### WORK INSTRUCTIONS
Provide a verbatim copy of all the records below, leaving the images out.

### RECORDS SUPPLIED
>>>
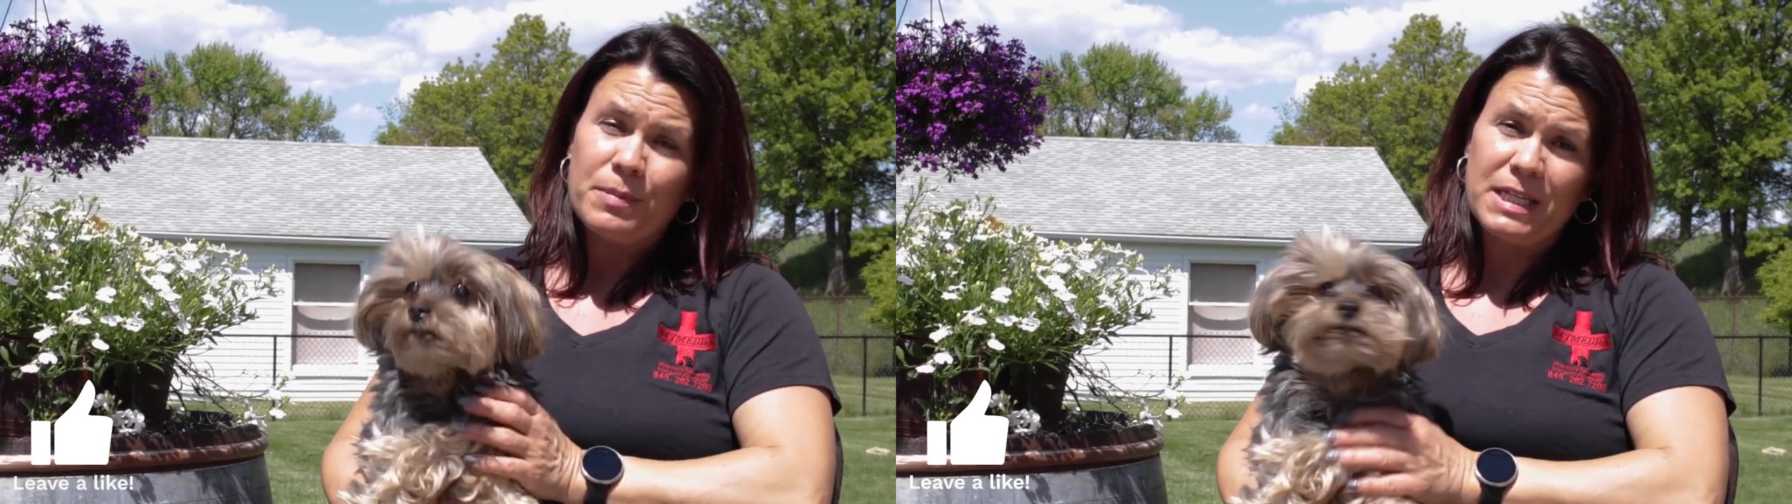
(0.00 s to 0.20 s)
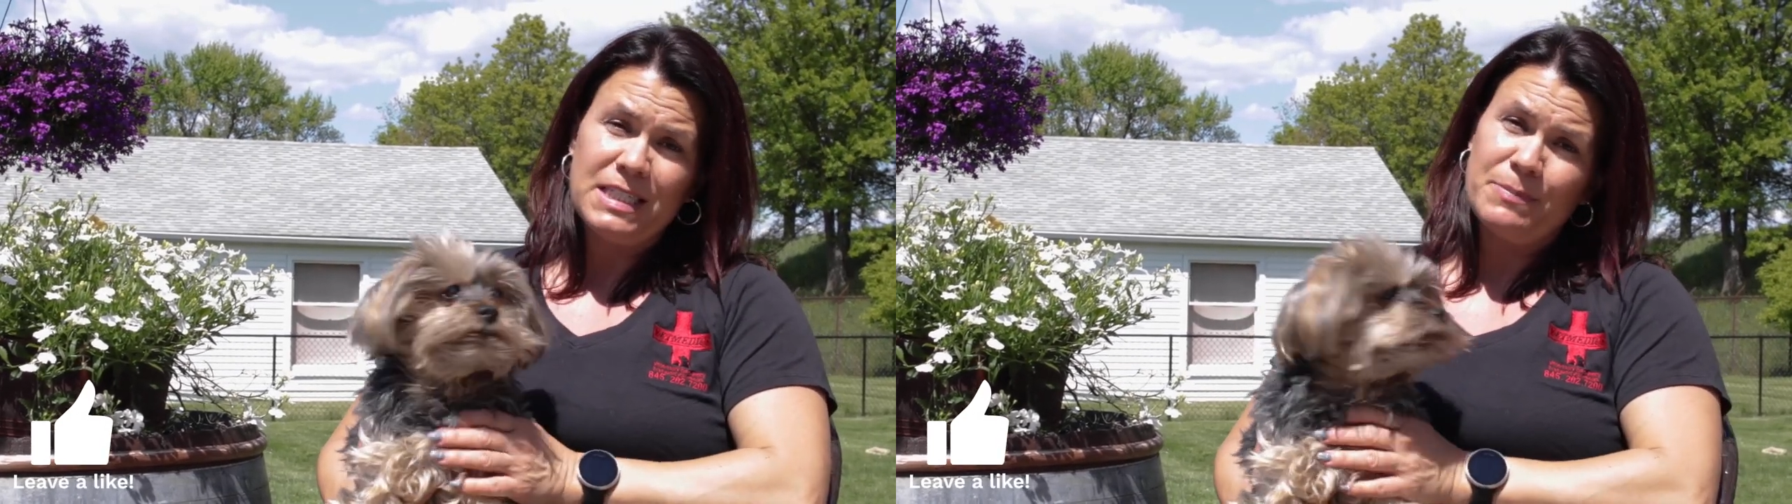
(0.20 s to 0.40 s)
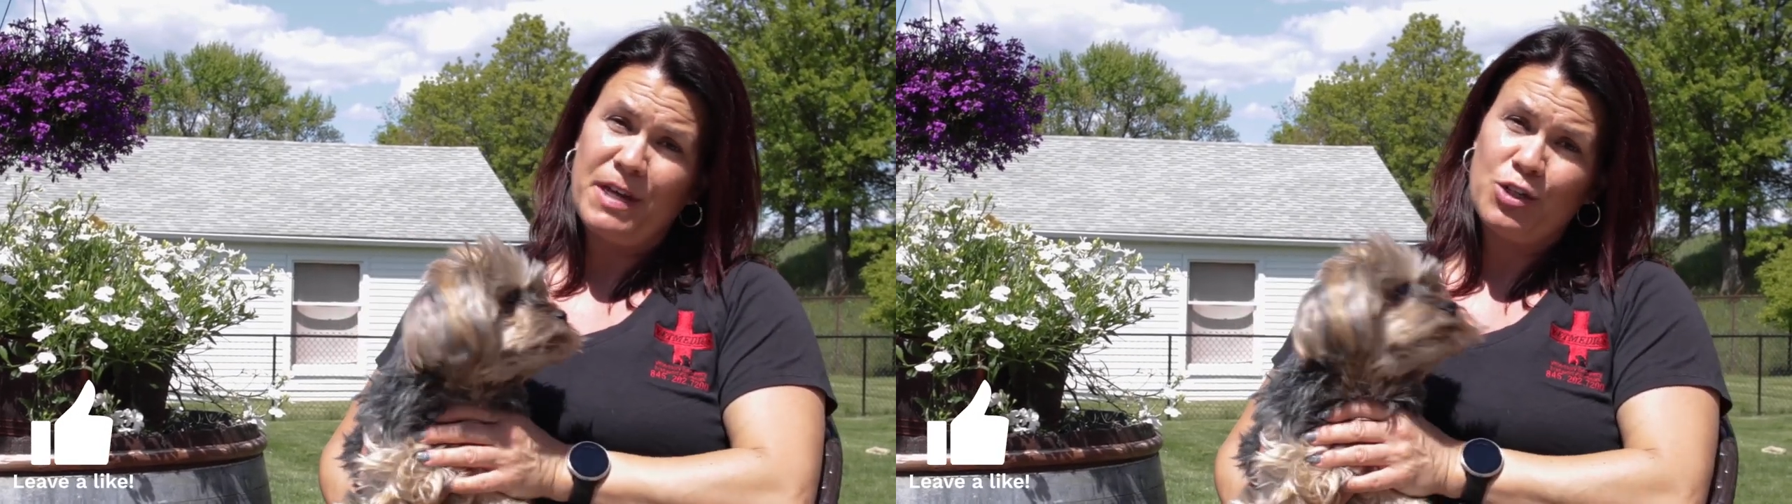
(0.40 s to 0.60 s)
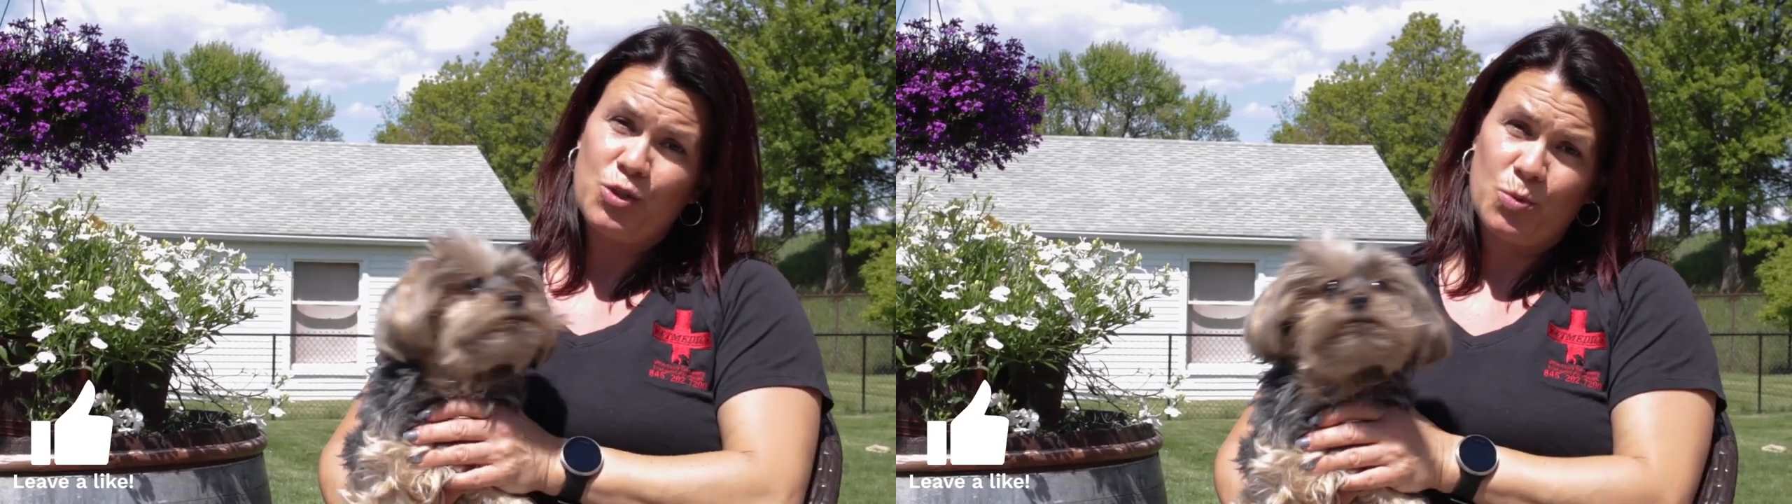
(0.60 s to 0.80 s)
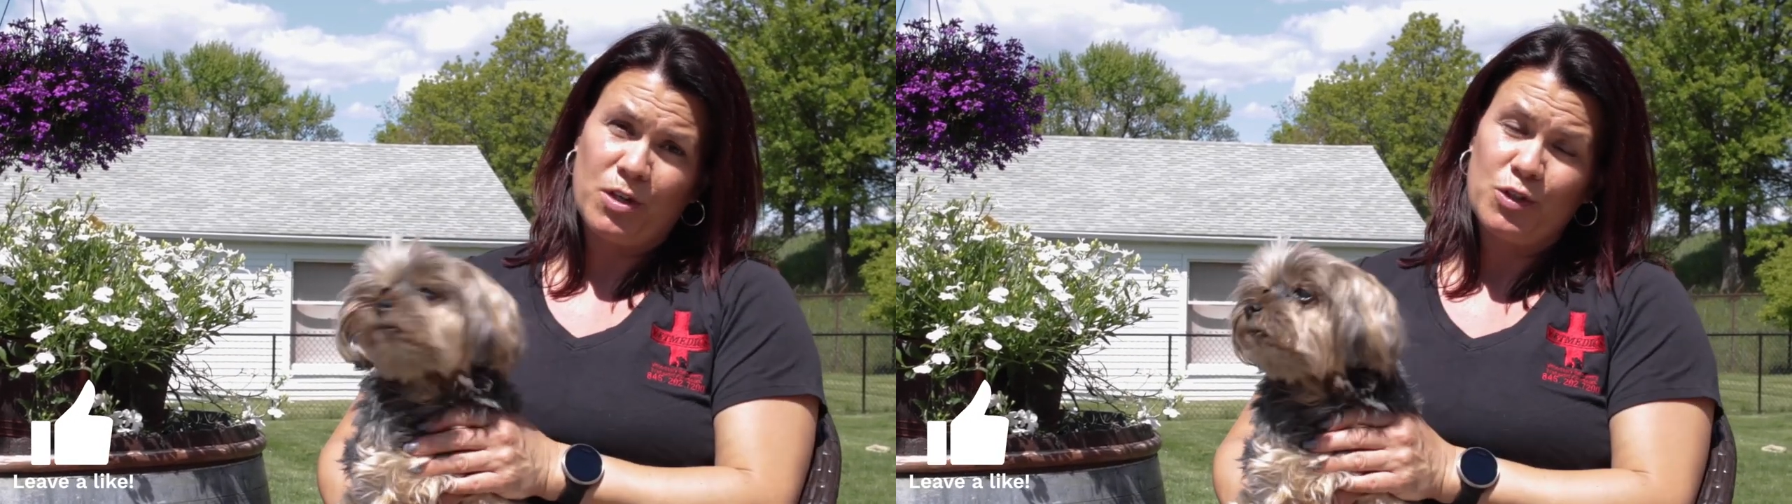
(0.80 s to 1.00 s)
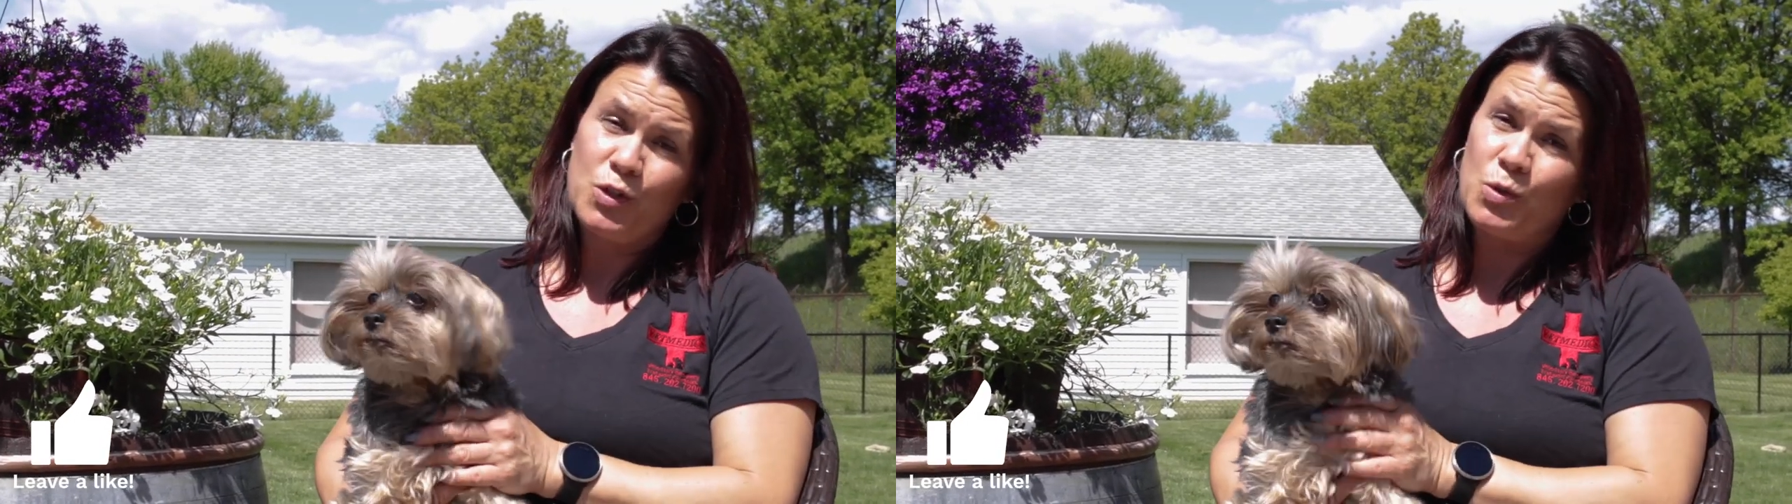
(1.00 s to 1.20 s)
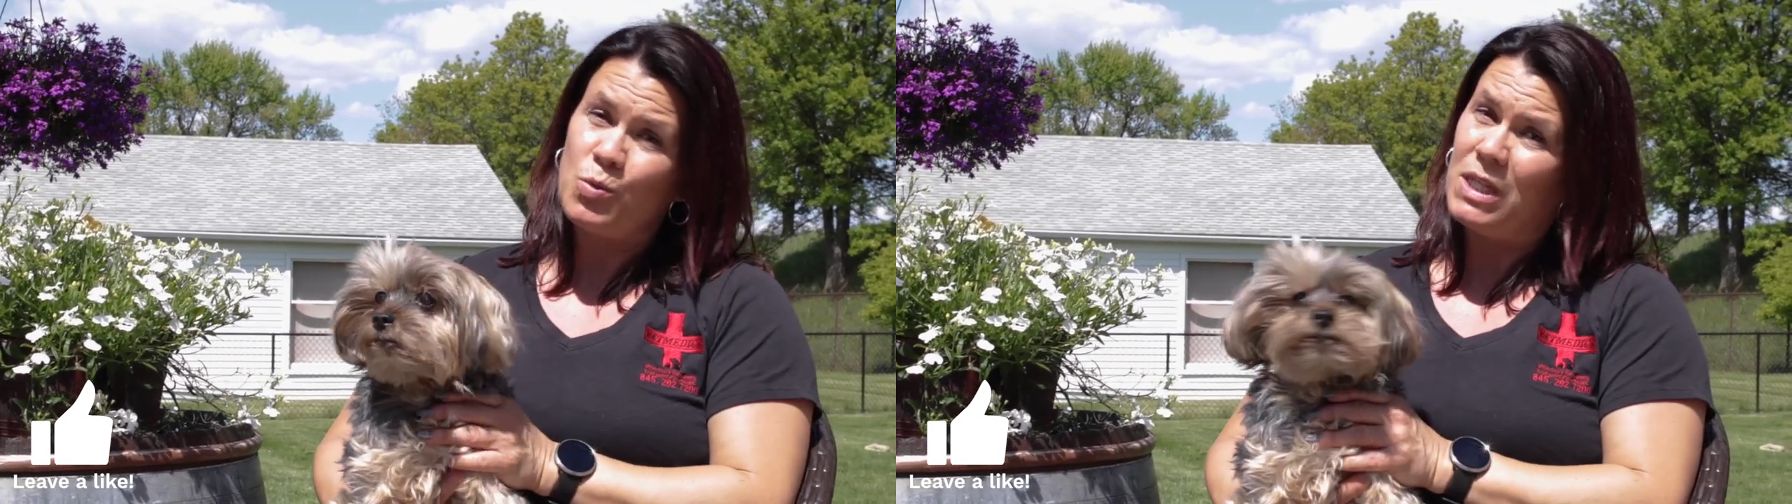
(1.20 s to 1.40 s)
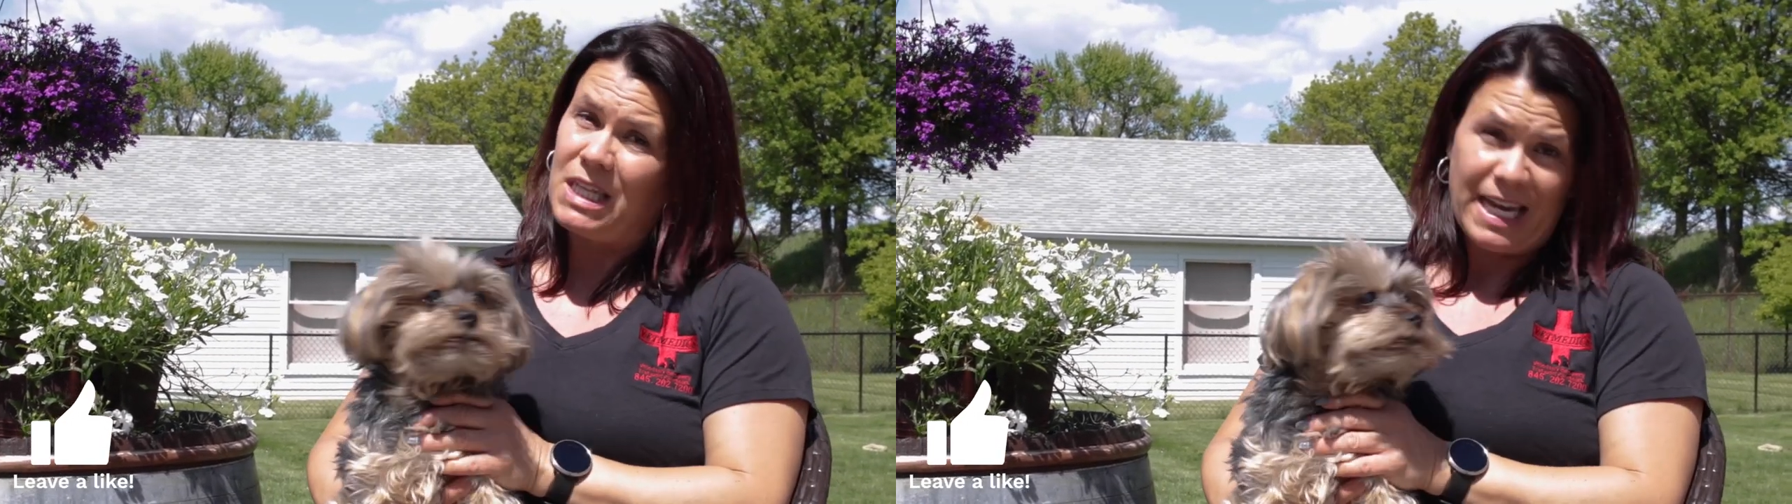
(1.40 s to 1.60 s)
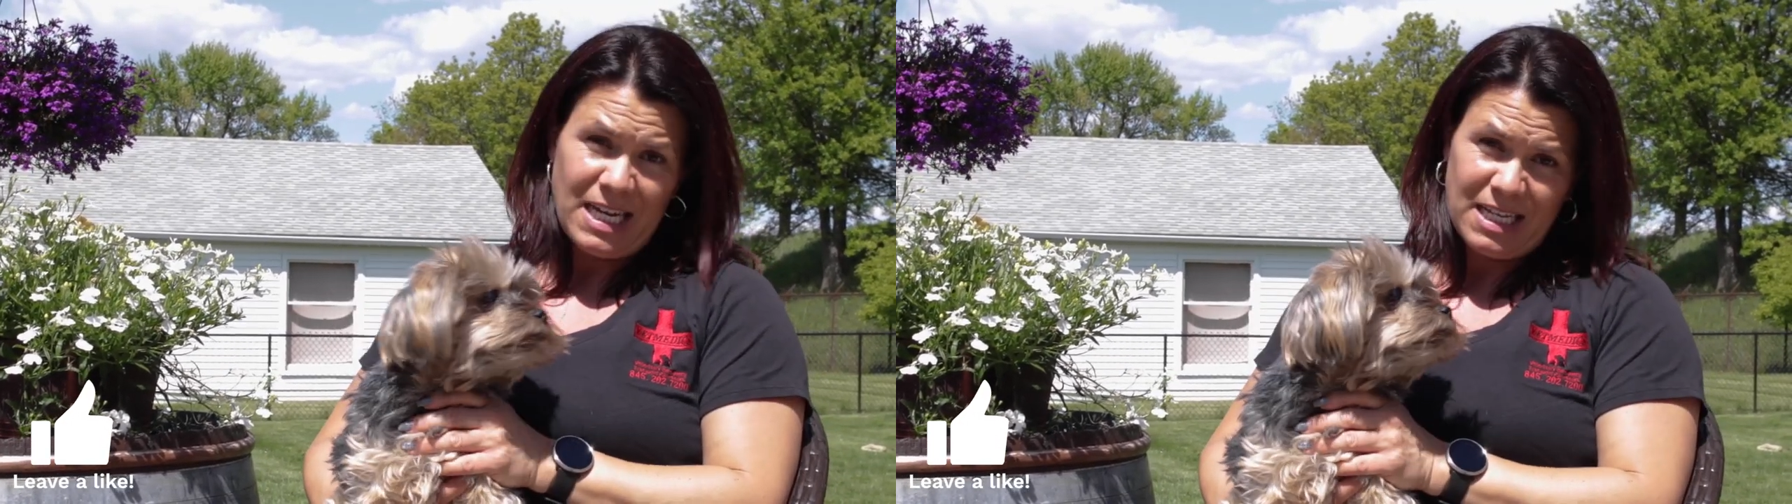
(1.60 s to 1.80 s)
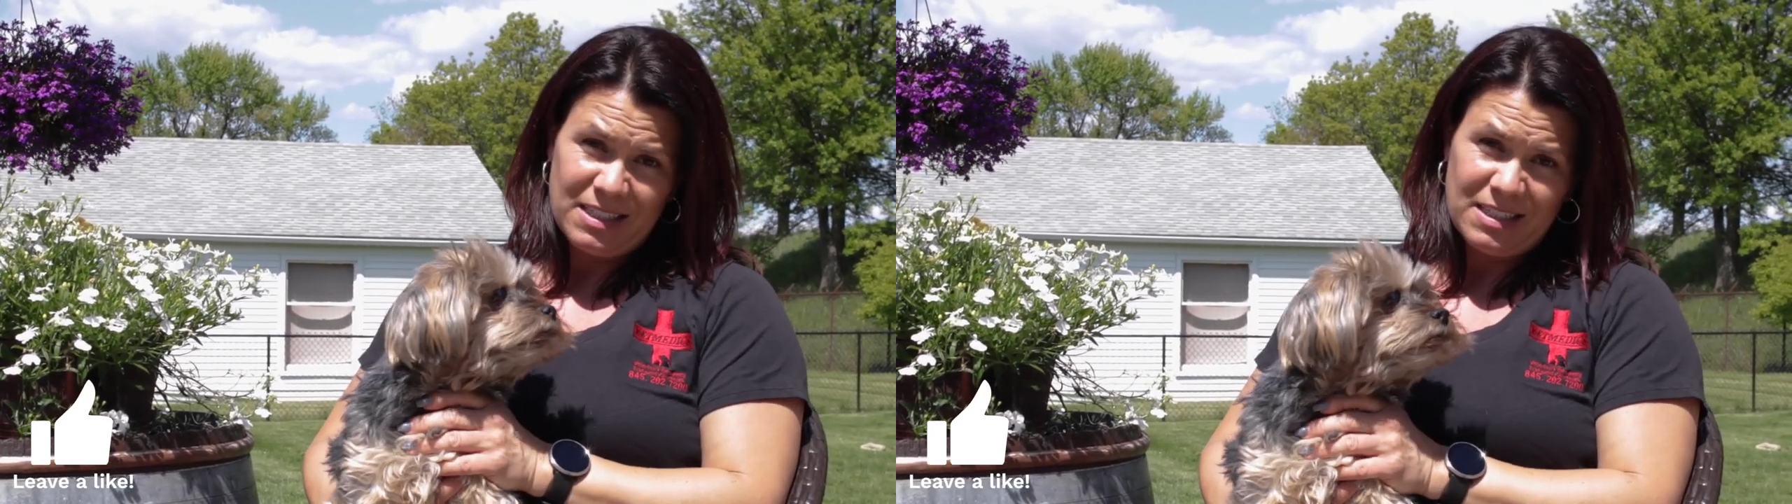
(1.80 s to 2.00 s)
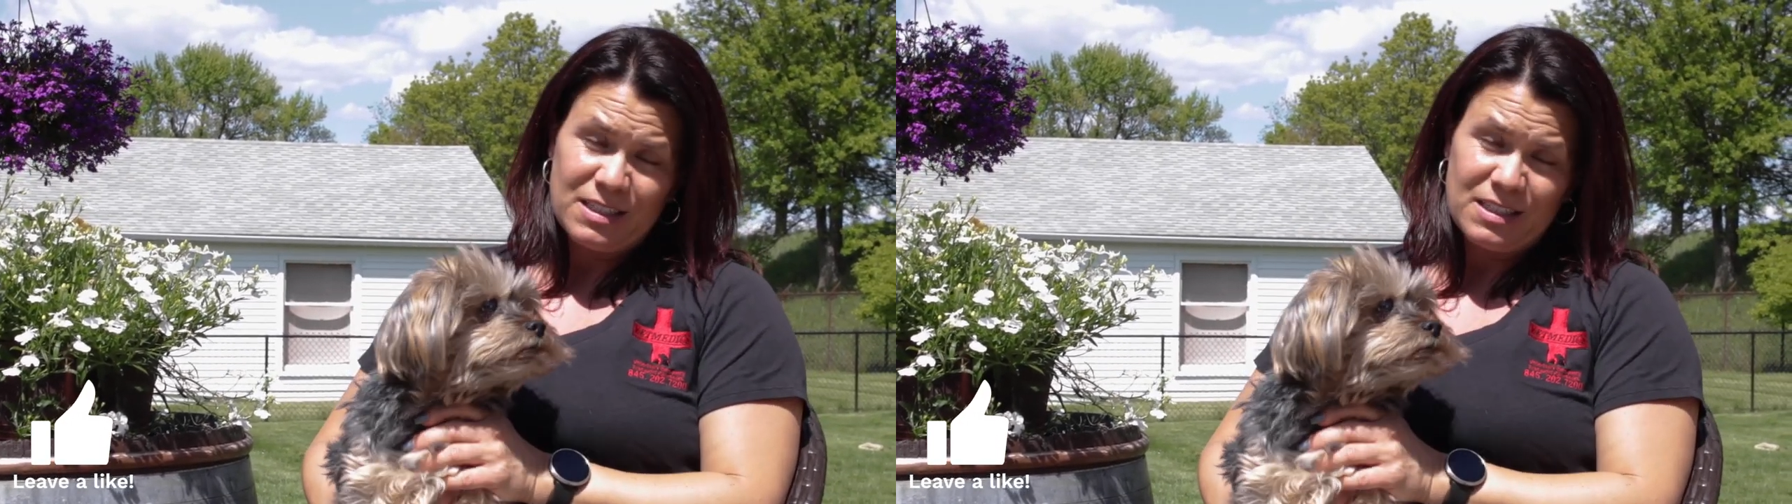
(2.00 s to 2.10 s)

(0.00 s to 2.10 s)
please make sure to like,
<<<
### EXERCISE SOLUTION
(0.00 s to 0.20 s)
(0.20 s to 0.40 s)
(0.40 s to 0.60 s)
(0.60 s to 0.80 s)
(0.80 s to 1.00 s)
(1.00 s to 1.20 s)
(1.20 s to 1.40 s)
(1.40 s to 1.60 s)
(1.60 s to 1.80 s)
(1.80 s to 2.00 s)
(2.00 s to 2.10 s)

(0.00 s to 2.10 s)
please make sure to like,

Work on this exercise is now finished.